_WORK ORDER_:
The records that follow are to be copied word for word. Pictures should be omitted.
··········
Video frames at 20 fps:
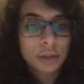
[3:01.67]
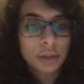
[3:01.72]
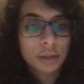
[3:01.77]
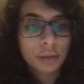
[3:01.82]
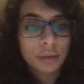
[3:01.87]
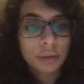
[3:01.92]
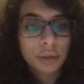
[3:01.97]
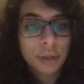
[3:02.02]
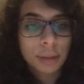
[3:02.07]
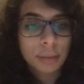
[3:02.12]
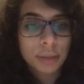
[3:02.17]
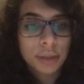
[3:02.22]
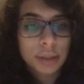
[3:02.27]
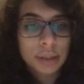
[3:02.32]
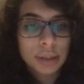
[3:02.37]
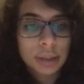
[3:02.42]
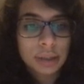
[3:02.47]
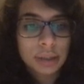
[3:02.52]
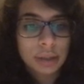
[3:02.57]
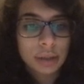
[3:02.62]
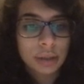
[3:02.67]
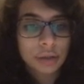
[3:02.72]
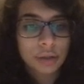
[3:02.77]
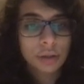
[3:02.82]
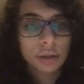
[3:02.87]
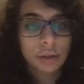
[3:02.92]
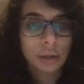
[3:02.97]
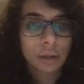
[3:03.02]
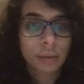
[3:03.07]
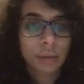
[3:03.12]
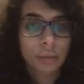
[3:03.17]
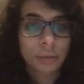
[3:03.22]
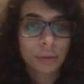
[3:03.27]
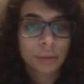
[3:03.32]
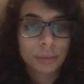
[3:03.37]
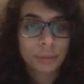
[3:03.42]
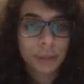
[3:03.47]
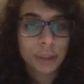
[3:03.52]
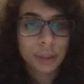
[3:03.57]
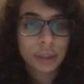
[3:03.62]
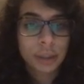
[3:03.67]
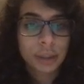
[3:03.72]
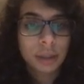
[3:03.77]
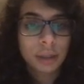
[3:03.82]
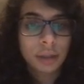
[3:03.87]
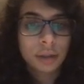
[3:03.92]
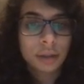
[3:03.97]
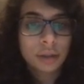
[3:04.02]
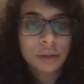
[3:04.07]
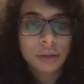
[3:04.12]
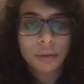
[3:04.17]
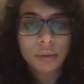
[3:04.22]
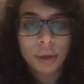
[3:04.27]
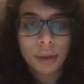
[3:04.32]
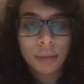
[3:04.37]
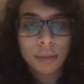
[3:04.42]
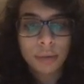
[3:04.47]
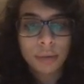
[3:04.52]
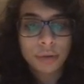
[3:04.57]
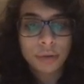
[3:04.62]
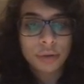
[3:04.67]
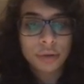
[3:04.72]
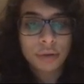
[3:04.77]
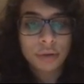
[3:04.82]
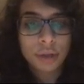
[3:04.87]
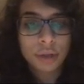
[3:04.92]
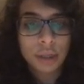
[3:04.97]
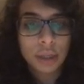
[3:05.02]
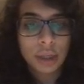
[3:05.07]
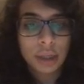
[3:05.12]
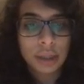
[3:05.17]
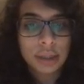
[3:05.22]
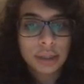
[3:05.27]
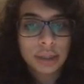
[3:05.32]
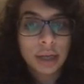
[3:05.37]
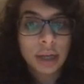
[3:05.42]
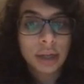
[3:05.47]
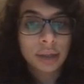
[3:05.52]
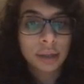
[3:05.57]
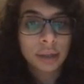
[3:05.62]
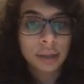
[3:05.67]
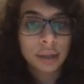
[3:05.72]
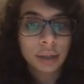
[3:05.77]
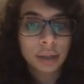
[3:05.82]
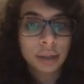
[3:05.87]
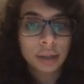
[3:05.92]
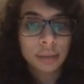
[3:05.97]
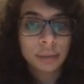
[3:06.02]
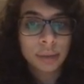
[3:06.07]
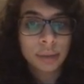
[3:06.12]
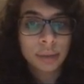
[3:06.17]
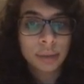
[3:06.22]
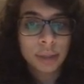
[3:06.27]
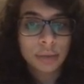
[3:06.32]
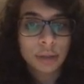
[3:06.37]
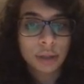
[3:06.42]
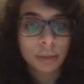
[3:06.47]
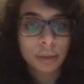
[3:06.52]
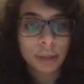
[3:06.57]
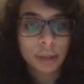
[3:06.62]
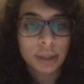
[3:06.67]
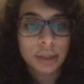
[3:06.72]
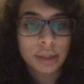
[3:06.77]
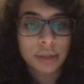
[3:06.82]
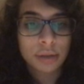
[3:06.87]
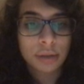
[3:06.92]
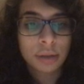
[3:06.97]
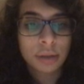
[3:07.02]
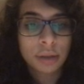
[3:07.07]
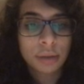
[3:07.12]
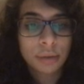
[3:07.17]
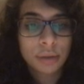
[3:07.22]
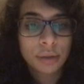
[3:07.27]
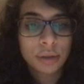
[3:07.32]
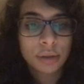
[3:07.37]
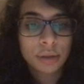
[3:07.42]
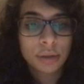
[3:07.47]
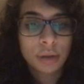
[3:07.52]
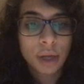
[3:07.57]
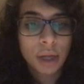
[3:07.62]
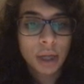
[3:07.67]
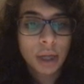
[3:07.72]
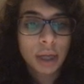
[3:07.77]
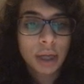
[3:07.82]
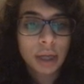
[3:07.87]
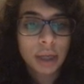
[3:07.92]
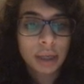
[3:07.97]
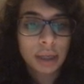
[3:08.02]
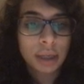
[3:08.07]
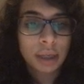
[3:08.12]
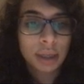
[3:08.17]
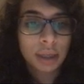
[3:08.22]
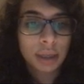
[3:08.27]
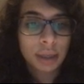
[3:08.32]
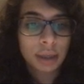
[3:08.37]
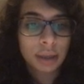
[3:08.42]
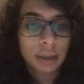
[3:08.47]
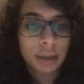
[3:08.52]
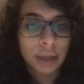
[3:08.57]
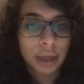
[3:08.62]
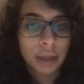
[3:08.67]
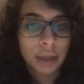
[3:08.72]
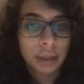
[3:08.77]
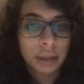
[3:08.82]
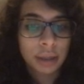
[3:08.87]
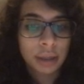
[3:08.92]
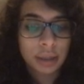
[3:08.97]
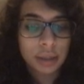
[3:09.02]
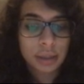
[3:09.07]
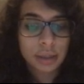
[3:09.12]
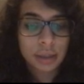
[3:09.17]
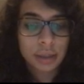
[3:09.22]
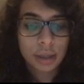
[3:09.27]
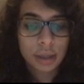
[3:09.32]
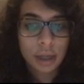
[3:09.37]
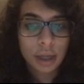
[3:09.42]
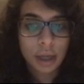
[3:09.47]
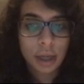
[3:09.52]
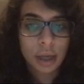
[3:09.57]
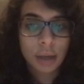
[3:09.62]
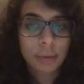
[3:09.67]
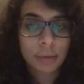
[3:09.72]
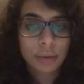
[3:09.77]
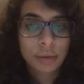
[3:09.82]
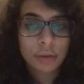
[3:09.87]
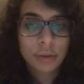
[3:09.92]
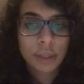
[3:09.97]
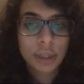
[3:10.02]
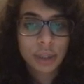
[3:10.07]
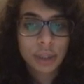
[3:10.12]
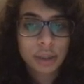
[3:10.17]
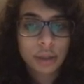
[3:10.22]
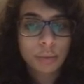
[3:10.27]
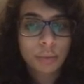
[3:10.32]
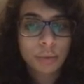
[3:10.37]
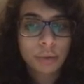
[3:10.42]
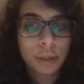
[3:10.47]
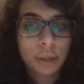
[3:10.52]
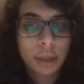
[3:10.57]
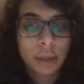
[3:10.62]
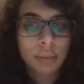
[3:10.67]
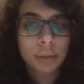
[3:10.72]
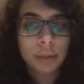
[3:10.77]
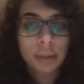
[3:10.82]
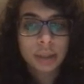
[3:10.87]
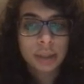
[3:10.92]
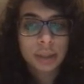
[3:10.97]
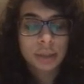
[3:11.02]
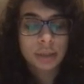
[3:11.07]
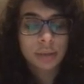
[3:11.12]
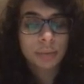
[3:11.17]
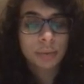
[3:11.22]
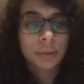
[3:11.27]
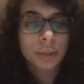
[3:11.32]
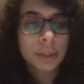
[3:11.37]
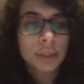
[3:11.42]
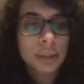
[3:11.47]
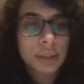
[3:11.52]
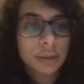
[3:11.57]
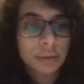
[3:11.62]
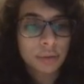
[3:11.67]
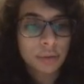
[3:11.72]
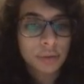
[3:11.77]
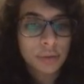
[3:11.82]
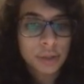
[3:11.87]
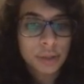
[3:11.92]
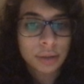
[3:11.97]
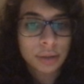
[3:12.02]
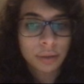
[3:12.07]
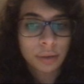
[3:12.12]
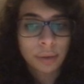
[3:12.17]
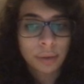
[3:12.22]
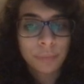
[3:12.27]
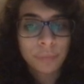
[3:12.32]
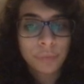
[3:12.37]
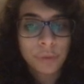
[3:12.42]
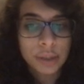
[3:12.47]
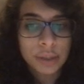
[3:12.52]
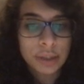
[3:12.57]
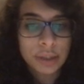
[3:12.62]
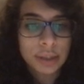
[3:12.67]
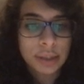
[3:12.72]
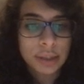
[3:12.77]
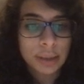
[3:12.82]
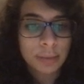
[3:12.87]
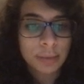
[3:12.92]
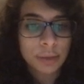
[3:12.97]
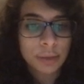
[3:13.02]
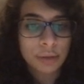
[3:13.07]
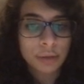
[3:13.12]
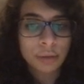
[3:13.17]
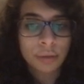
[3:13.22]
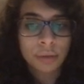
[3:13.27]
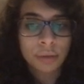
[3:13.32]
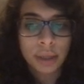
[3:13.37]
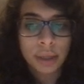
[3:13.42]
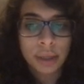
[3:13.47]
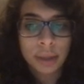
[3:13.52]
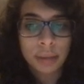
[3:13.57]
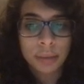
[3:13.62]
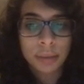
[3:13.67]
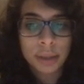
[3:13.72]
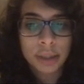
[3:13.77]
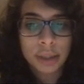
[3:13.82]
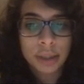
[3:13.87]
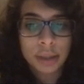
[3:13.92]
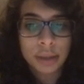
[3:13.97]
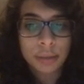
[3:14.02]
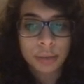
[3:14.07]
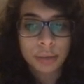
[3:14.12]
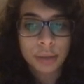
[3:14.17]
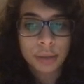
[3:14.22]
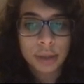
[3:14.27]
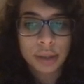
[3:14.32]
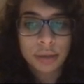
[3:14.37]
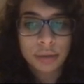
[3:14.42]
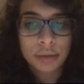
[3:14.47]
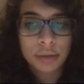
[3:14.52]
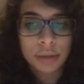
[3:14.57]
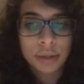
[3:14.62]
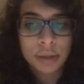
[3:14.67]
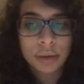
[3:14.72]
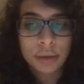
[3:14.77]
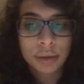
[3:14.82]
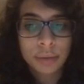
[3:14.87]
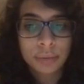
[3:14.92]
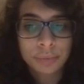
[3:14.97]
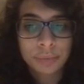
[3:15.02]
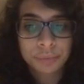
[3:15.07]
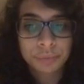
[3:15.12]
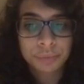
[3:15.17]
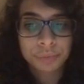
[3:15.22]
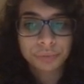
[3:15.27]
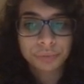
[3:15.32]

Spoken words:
So that means 600 would be here. So I'm going to create a solid line because we're talking about less than or equal to in that case. I'm going to test a point. I'm going to test a point 0, 0. This is step 2, right? I'm going to test a point 0, 0.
··········
_ANSWER TO THIS EXERCISE_:
Video frames at 20 fps:
[3:01.67]
[3:01.72]
[3:01.77]
[3:01.82]
[3:01.87]
[3:01.92]
[3:01.97]
[3:02.02]
[3:02.07]
[3:02.12]
[3:02.17]
[3:02.22]
[3:02.27]
[3:02.32]
[3:02.37]
[3:02.42]
[3:02.47]
[3:02.52]
[3:02.57]
[3:02.62]
[3:02.67]
[3:02.72]
[3:02.77]
[3:02.82]
[3:02.87]
[3:02.92]
[3:02.97]
[3:03.02]
[3:03.07]
[3:03.12]
[3:03.17]
[3:03.22]
[3:03.27]
[3:03.32]
[3:03.37]
[3:03.42]
[3:03.47]
[3:03.52]
[3:03.57]
[3:03.62]
[3:03.67]
[3:03.72]
[3:03.77]
[3:03.82]
[3:03.87]
[3:03.92]
[3:03.97]
[3:04.02]
[3:04.07]
[3:04.12]
[3:04.17]
[3:04.22]
[3:04.27]
[3:04.32]
[3:04.37]
[3:04.42]
[3:04.47]
[3:04.52]
[3:04.57]
[3:04.62]
[3:04.67]
[3:04.72]
[3:04.77]
[3:04.82]
[3:04.87]
[3:04.92]
[3:04.97]
[3:05.02]
[3:05.07]
[3:05.12]
[3:05.17]
[3:05.22]
[3:05.27]
[3:05.32]
[3:05.37]
[3:05.42]
[3:05.47]
[3:05.52]
[3:05.57]
[3:05.62]
[3:05.67]
[3:05.72]
[3:05.77]
[3:05.82]
[3:05.87]
[3:05.92]
[3:05.97]
[3:06.02]
[3:06.07]
[3:06.12]
[3:06.17]
[3:06.22]
[3:06.27]
[3:06.32]
[3:06.37]
[3:06.42]
[3:06.47]
[3:06.52]
[3:06.57]
[3:06.62]
[3:06.67]
[3:06.72]
[3:06.77]
[3:06.82]
[3:06.87]
[3:06.92]
[3:06.97]
[3:07.02]
[3:07.07]
[3:07.12]
[3:07.17]
[3:07.22]
[3:07.27]
[3:07.32]
[3:07.37]
[3:07.42]
[3:07.47]
[3:07.52]
[3:07.57]
[3:07.62]
[3:07.67]
[3:07.72]
[3:07.77]
[3:07.82]
[3:07.87]
[3:07.92]
[3:07.97]
[3:08.02]
[3:08.07]
[3:08.12]
[3:08.17]
[3:08.22]
[3:08.27]
[3:08.32]
[3:08.37]
[3:08.42]
[3:08.47]
[3:08.52]
[3:08.57]
[3:08.62]
[3:08.67]
[3:08.72]
[3:08.77]
[3:08.82]
[3:08.87]
[3:08.92]
[3:08.97]
[3:09.02]
[3:09.07]
[3:09.12]
[3:09.17]
[3:09.22]
[3:09.27]
[3:09.32]
[3:09.37]
[3:09.42]
[3:09.47]
[3:09.52]
[3:09.57]
[3:09.62]
[3:09.67]
[3:09.72]
[3:09.77]
[3:09.82]
[3:09.87]
[3:09.92]
[3:09.97]
[3:10.02]
[3:10.07]
[3:10.12]
[3:10.17]
[3:10.22]
[3:10.27]
[3:10.32]
[3:10.37]
[3:10.42]
[3:10.47]
[3:10.52]
[3:10.57]
[3:10.62]
[3:10.67]
[3:10.72]
[3:10.77]
[3:10.82]
[3:10.87]
[3:10.92]
[3:10.97]
[3:11.02]
[3:11.07]
[3:11.12]
[3:11.17]
[3:11.22]
[3:11.27]
[3:11.32]
[3:11.37]
[3:11.42]
[3:11.47]
[3:11.52]
[3:11.57]
[3:11.62]
[3:11.67]
[3:11.72]
[3:11.77]
[3:11.82]
[3:11.87]
[3:11.92]
[3:11.97]
[3:12.02]
[3:12.07]
[3:12.12]
[3:12.17]
[3:12.22]
[3:12.27]
[3:12.32]
[3:12.37]
[3:12.42]
[3:12.47]
[3:12.52]
[3:12.57]
[3:12.62]
[3:12.67]
[3:12.72]
[3:12.77]
[3:12.82]
[3:12.87]
[3:12.92]
[3:12.97]
[3:13.02]
[3:13.07]
[3:13.12]
[3:13.17]
[3:13.22]
[3:13.27]
[3:13.32]
[3:13.37]
[3:13.42]
[3:13.47]
[3:13.52]
[3:13.57]
[3:13.62]
[3:13.67]
[3:13.72]
[3:13.77]
[3:13.82]
[3:13.87]
[3:13.92]
[3:13.97]
[3:14.02]
[3:14.07]
[3:14.12]
[3:14.17]
[3:14.22]
[3:14.27]
[3:14.32]
[3:14.37]
[3:14.42]
[3:14.47]
[3:14.52]
[3:14.57]
[3:14.62]
[3:14.67]
[3:14.72]
[3:14.77]
[3:14.82]
[3:14.87]
[3:14.92]
[3:14.97]
[3:15.02]
[3:15.07]
[3:15.12]
[3:15.17]
[3:15.22]
[3:15.27]
[3:15.32]

Spoken words:
So that means 600 would be here. So I'm going to create a solid line because we're talking about less than or equal to in that case. I'm going to test a point. I'm going to test a point 0, 0. This is step 2, right? I'm going to test a point 0, 0.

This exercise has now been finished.